### WHAT IS NEEDED
Please repeat every entry exactly as given, apart from dropping the images.

### RECORDS SHOWN
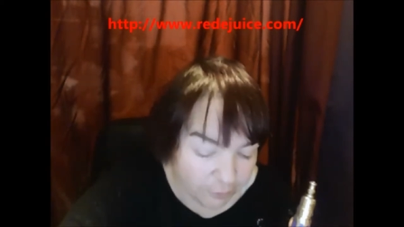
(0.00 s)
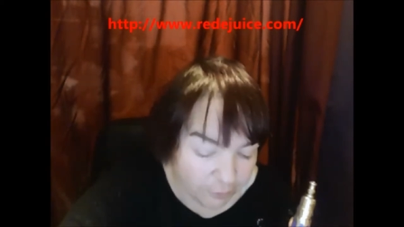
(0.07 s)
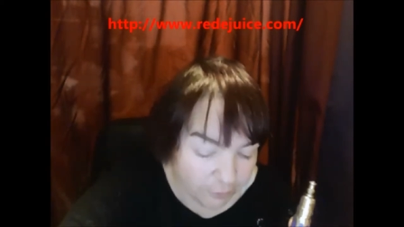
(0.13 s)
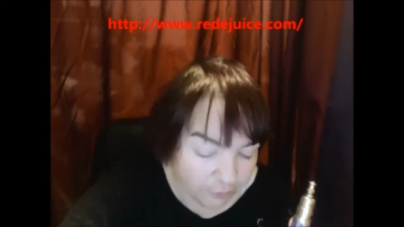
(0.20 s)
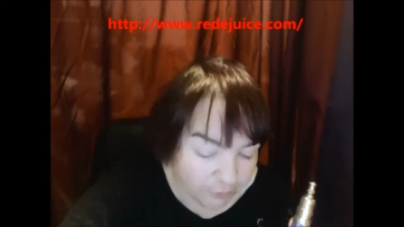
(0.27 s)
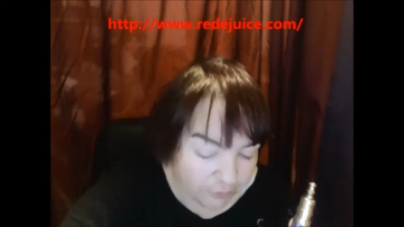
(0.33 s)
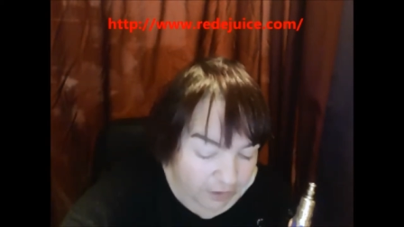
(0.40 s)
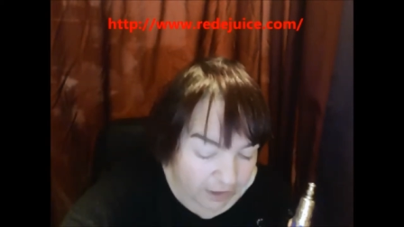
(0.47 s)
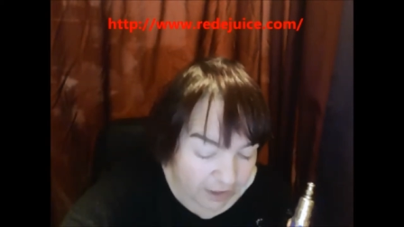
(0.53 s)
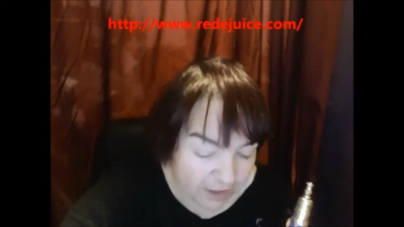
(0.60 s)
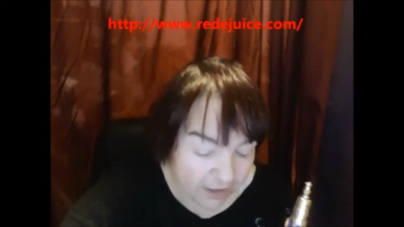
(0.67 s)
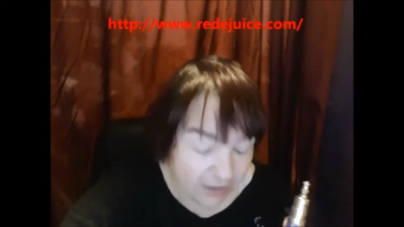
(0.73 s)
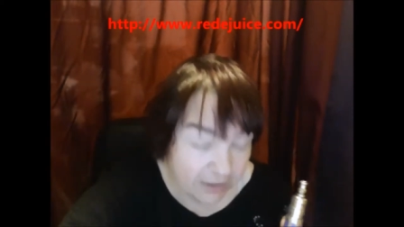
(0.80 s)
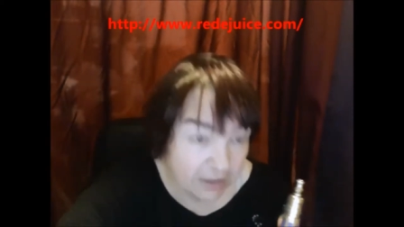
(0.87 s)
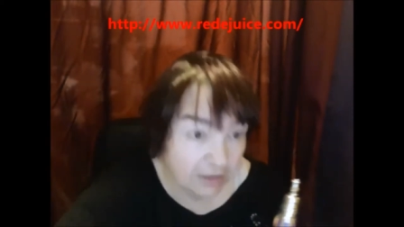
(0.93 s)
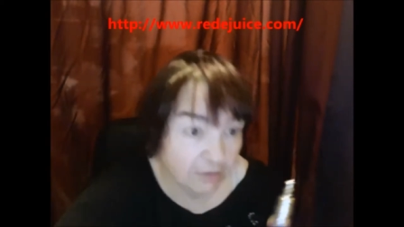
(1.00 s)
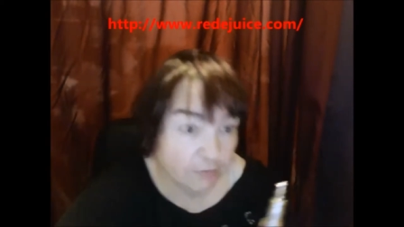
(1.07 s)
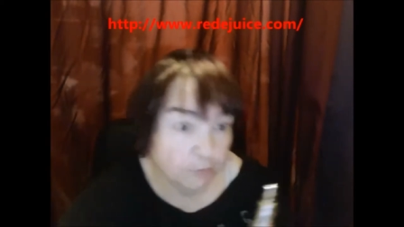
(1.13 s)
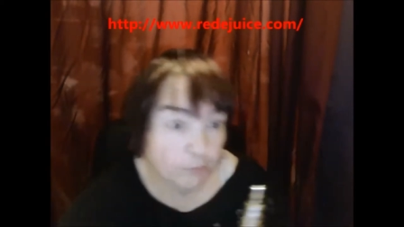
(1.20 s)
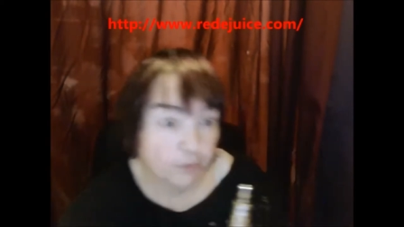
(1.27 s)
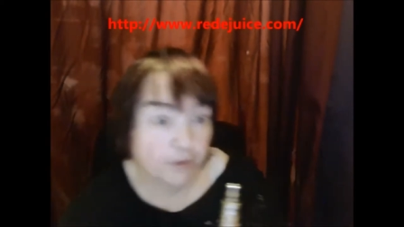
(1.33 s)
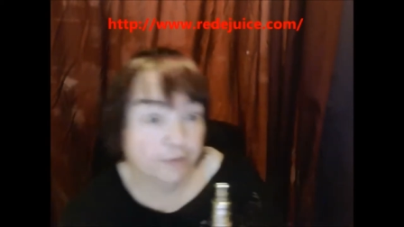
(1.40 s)
first, and
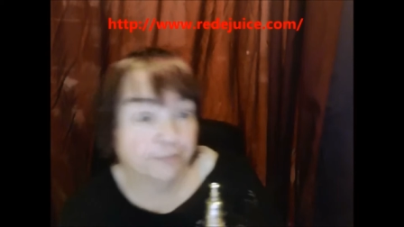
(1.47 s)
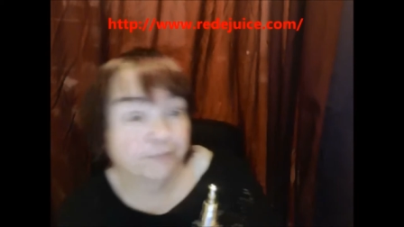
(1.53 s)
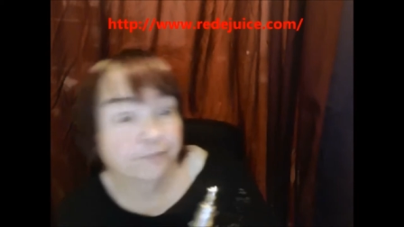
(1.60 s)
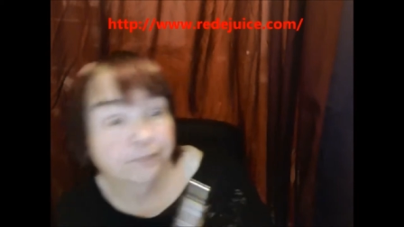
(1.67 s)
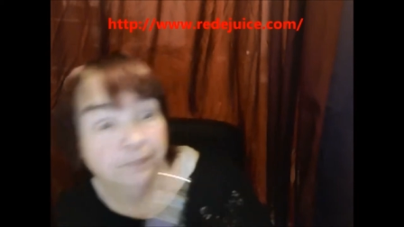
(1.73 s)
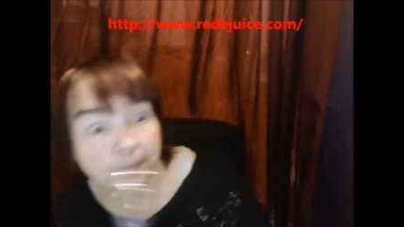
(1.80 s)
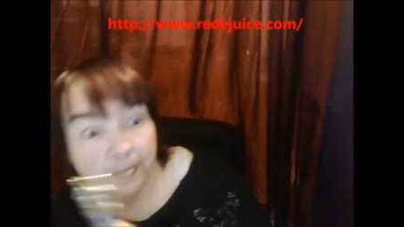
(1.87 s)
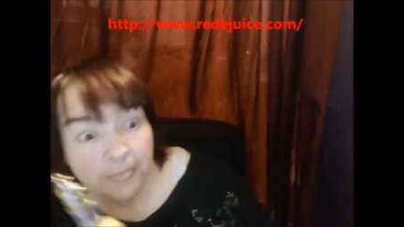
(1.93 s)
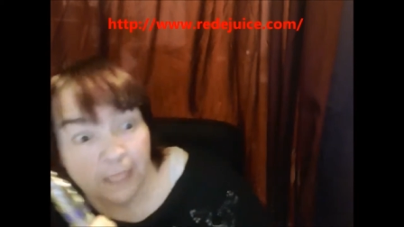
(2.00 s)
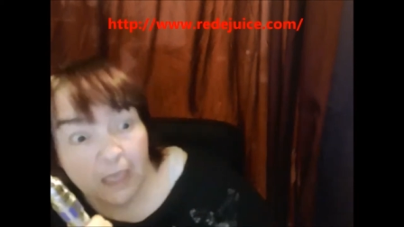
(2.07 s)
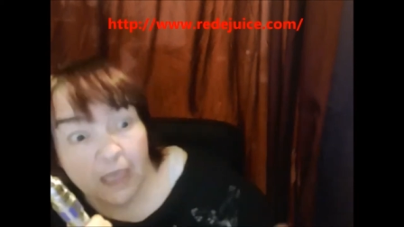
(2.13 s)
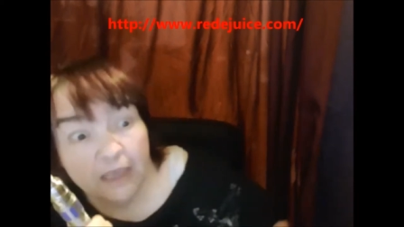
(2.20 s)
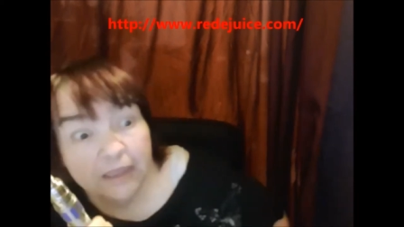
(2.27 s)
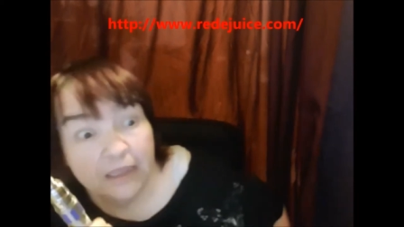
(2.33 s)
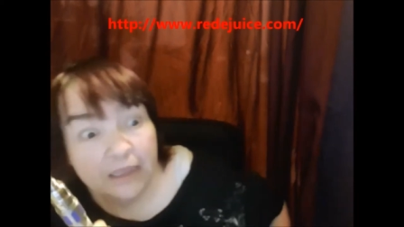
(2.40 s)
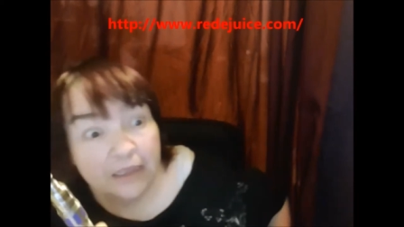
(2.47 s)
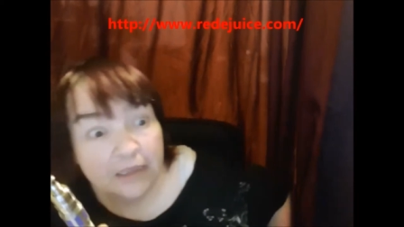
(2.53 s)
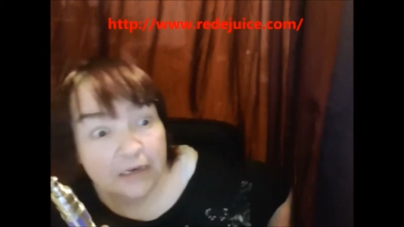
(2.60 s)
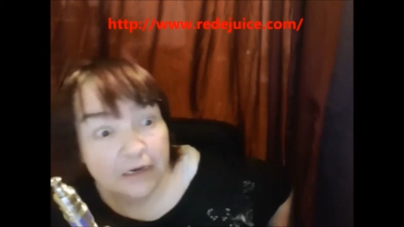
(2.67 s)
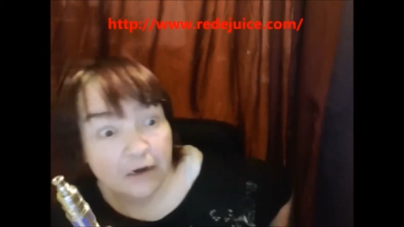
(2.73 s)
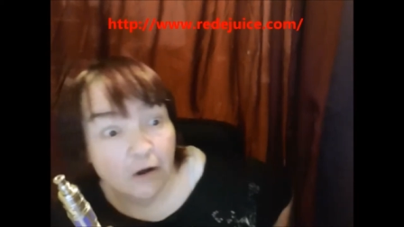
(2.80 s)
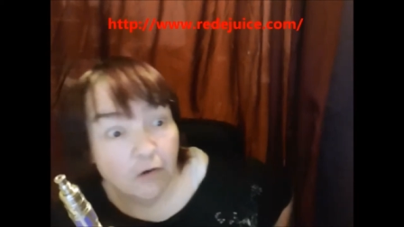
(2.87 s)
guess what? I can't
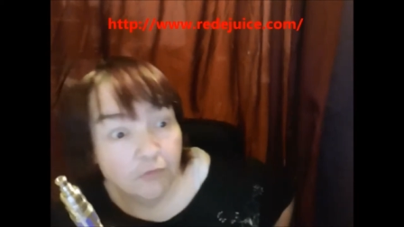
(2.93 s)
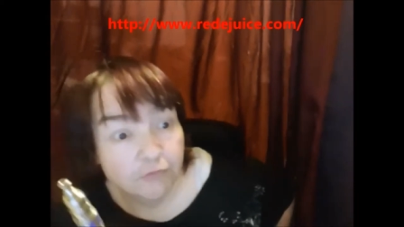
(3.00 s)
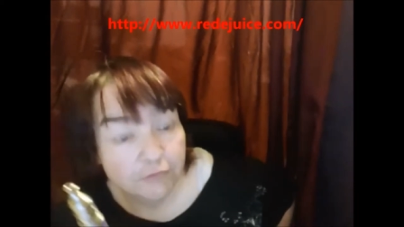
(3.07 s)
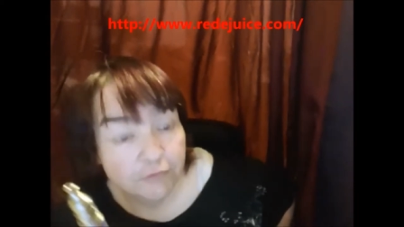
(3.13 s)
get it off.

### RESPONSE
(0.00 s)
(0.07 s)
(0.13 s)
(0.20 s)
(0.27 s)
(0.33 s)
(0.40 s)
(0.47 s)
(0.53 s)
(0.60 s)
(0.67 s)
(0.73 s)
(0.80 s)
(0.87 s)
(0.93 s)
(1.00 s)
(1.07 s)
(1.13 s)
(1.20 s)
(1.27 s)
(1.33 s)
(1.40 s)
first, and
(1.47 s)
(1.53 s)
(1.60 s)
(1.67 s)
(1.73 s)
(1.80 s)
(1.87 s)
(1.93 s)
(2.00 s)
(2.07 s)
(2.13 s)
(2.20 s)
(2.27 s)
(2.33 s)
(2.40 s)
(2.47 s)
(2.53 s)
(2.60 s)
(2.67 s)
(2.73 s)
(2.80 s)
(2.87 s)
guess what? I can't
(2.93 s)
(3.00 s)
(3.07 s)
(3.13 s)
get it off.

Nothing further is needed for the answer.